For cameras and image sensors, SNR is calculated per pixel. The signal is the number of electrons generated by incoming light (which is proportional to the number of photons hitting the sensor, multiplied by the sensor’s quantum efficiency). The noise comes from three sources combined: the natural randomness of photon arrival (called shot noise), the sensor’s readout electronics, and dark current from thermal activity in the chip.

The formula for a digital camera sensor is:

SNR = Signal Electrons ÷ √(Signal Electrons + Readout Noise² + Dark Current Noise²)

Notice the signal itself contributes to the noise (through the square root term). This means doubling the light doesn’t double the SNR. It only improves it by a factor of about 1.4, because the shot noise grows with the signal. In practice, if you’re trying to improve SNR in imaging, longer exposure times and cooling the sensor (to reduce dark current) help, but there are diminishing returns.

For a simpler approach that works with any image file: capture a uniformly lit frame, measure the mean pixel value in a region (that’s your signal), and measure the standard deviation of pixel values in that same region (that’s your noise). Divide mean by standard deviation, and you have a linear SNR you can convert to decibels with the 20× log₁₀ formula.

SNR in Chromatography and Lab Work

In analytical chemistry, SNR determines whether you can reliably detect a substance. The standard method uses peak height rather than area. You measure the signal from the middle of the baseline to the top of the chromatographic peak. For noise, you measure the total vertical distance between two lines that bracket the baseline fluctuations in a region near the peak where no compounds are eluting.

SNR = Peak Height ÷ Baseline Noise

Peak height matters more than peak area for this calculation because you’re comparing a height measurement (the peak) against another height measurement (the noise band). Regulatory guidelines typically require an SNR of at least 10 for quantitation and at least 3 for detection. If your SNR falls below those thresholds, the measurement isn’t considered reliable enough to report.

What Counts as a “Good” SNR

What qualifies as adequate depends entirely on the application. In medical imaging and visual detection tasks, the Rose criterion sets the bar: a signal needs to be about 5 times the standard deviation of the background noise for a human observer to reliably spot it. This holds even under ideal conditions, and in practice, you usually need more than 5 because real backgrounds aren’t perfectly uniform or predictable.
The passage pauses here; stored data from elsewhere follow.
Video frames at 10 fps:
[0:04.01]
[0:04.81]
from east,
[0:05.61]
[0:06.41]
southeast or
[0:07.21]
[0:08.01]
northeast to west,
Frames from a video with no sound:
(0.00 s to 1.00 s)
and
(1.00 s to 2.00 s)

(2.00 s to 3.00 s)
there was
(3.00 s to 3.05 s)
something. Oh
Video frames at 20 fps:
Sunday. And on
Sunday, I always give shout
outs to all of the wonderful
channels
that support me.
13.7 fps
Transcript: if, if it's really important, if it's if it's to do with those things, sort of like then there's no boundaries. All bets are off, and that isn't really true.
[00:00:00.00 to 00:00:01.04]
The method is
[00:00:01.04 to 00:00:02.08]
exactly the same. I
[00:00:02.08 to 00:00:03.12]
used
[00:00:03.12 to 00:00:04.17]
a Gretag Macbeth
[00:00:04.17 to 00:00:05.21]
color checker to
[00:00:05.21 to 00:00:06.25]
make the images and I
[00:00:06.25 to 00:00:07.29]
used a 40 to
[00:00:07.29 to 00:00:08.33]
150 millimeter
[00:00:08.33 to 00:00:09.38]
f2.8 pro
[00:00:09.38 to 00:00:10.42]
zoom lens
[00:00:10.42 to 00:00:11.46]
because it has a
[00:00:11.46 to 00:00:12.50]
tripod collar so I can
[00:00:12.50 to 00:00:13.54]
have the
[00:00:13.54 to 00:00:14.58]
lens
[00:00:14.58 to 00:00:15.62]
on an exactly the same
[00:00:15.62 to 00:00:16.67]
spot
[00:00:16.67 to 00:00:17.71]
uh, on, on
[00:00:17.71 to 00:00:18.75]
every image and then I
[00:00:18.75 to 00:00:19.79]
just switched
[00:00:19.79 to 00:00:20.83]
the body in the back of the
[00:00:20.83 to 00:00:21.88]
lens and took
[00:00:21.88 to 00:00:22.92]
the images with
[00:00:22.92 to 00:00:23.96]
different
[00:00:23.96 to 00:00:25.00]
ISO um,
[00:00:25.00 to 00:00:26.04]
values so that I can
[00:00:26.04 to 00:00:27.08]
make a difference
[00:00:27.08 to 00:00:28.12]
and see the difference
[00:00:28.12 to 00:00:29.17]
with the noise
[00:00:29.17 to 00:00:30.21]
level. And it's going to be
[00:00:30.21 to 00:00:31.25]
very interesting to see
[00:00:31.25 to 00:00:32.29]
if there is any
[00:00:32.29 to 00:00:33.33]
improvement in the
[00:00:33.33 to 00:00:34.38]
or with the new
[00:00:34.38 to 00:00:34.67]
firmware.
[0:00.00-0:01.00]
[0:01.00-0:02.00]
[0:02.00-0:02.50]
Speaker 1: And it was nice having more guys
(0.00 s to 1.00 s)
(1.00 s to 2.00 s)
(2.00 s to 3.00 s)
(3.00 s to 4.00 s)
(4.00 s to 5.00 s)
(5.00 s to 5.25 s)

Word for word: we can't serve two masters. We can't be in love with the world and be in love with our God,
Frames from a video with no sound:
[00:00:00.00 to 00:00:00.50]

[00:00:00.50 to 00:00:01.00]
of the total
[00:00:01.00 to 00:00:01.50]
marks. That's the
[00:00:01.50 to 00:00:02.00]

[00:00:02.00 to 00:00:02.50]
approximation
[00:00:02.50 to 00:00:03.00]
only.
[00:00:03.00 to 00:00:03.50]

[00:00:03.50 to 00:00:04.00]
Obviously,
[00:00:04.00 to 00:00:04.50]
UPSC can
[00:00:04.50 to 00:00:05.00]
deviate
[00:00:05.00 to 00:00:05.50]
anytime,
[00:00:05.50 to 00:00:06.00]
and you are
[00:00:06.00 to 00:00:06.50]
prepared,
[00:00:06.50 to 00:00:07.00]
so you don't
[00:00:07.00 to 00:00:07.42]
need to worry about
Some rough benchmarks across fields:

  • Wi-Fi: 20 dB or higher for smooth streaming; below 10 dB causes dropouts
  • Audio recording: 60 dB or higher is considered good; below 40 dB, noise becomes clearly audible
  • Analytical chemistry: 10:1 minimum for quantitation, 3:1 minimum for detection
  • Medical imaging: SNR of 5 or higher for reliable feature detection (Rose criterion)

Common Mistakes to Avoid

The most frequent error is confusing the 10× and 20× log formulas. If you apply 20 × log₁₀ to a power ratio, you’ll get a number twice as large as the correct answer. Always check whether your measurements are power or amplitude before choosing the formula.

Another common issue is measuring noise incorrectly. Noise should be measured in conditions as close as possible to your actual measurement, minus the signal. In audio, this means recording with the same gain settings but no input. In imaging, it means capturing a frame with the lens cap on (for dark noise) or analyzing a blank region of the image. If you measure noise under different conditions than the signal, your SNR won’t reflect reality.

Finally, keep in mind that averaging multiple measurements improves SNR by the square root of the number of measurements. Averaging 4 readings doubles your SNR. Averaging 100 readings improves it by a factor of 10. This principle applies across nearly every field, from astronomy (stacking exposures) to analytical chemistry (multiple injections).